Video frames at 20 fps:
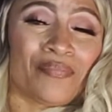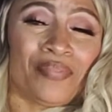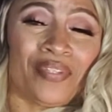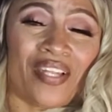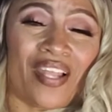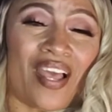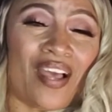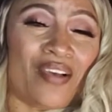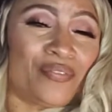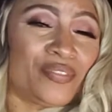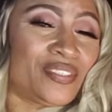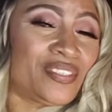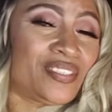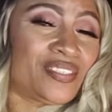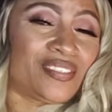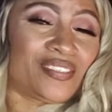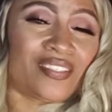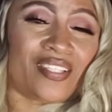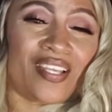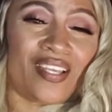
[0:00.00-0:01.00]
I was
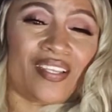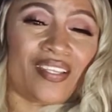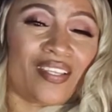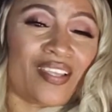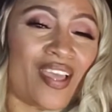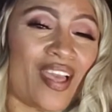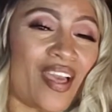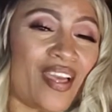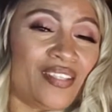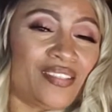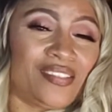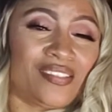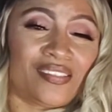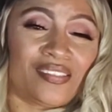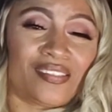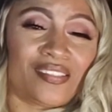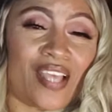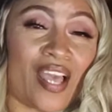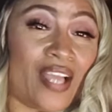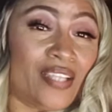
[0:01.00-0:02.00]
just like,
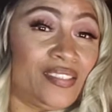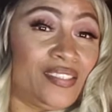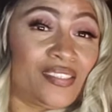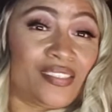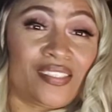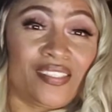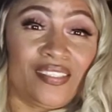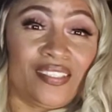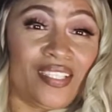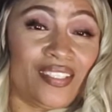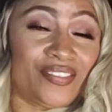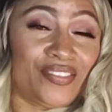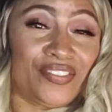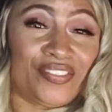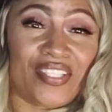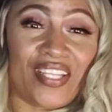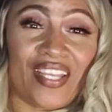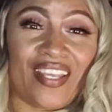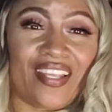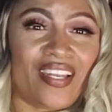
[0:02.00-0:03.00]
I just couldn't
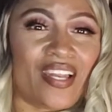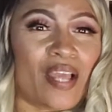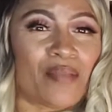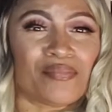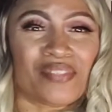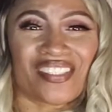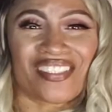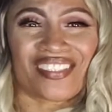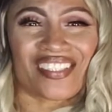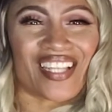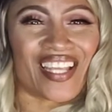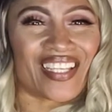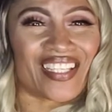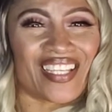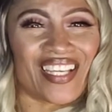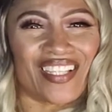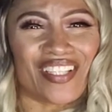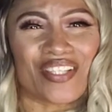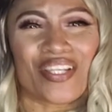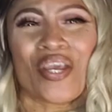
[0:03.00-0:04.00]
understand. And I'm just like,
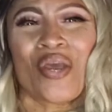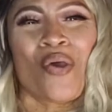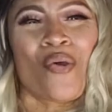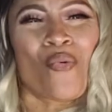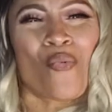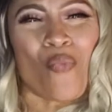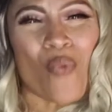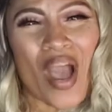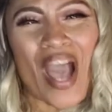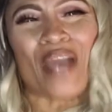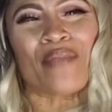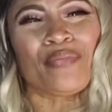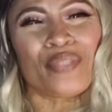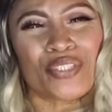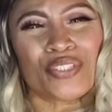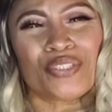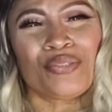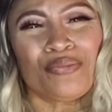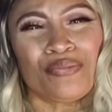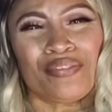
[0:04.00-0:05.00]
yelling, why
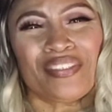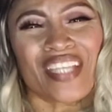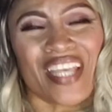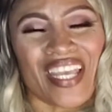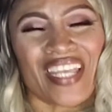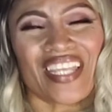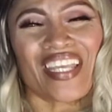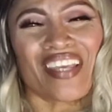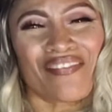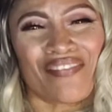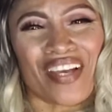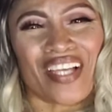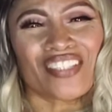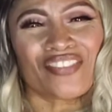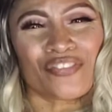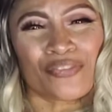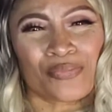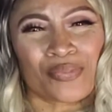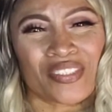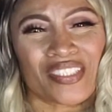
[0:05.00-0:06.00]
would you take advice
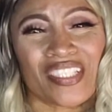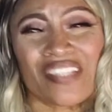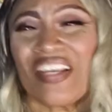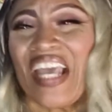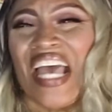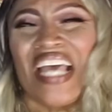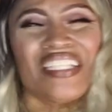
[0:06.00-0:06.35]
from Steve?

Work instructions:
Your answer must be exactly the lines from the one with "[0:00.00-0:01.00]" through the final line of the data, with no pictures in it.

Finished task:
[0:00.00-0:01.00]
I was
[0:01.00-0:02.00]
just like,
[0:02.00-0:03.00]
I just couldn't
[0:03.00-0:04.00]
understand. And I'm just like,
[0:04.00-0:05.00]
yelling, why
[0:05.00-0:06.00]
would you take advice
[0:06.00-0:06.35]
from Steve?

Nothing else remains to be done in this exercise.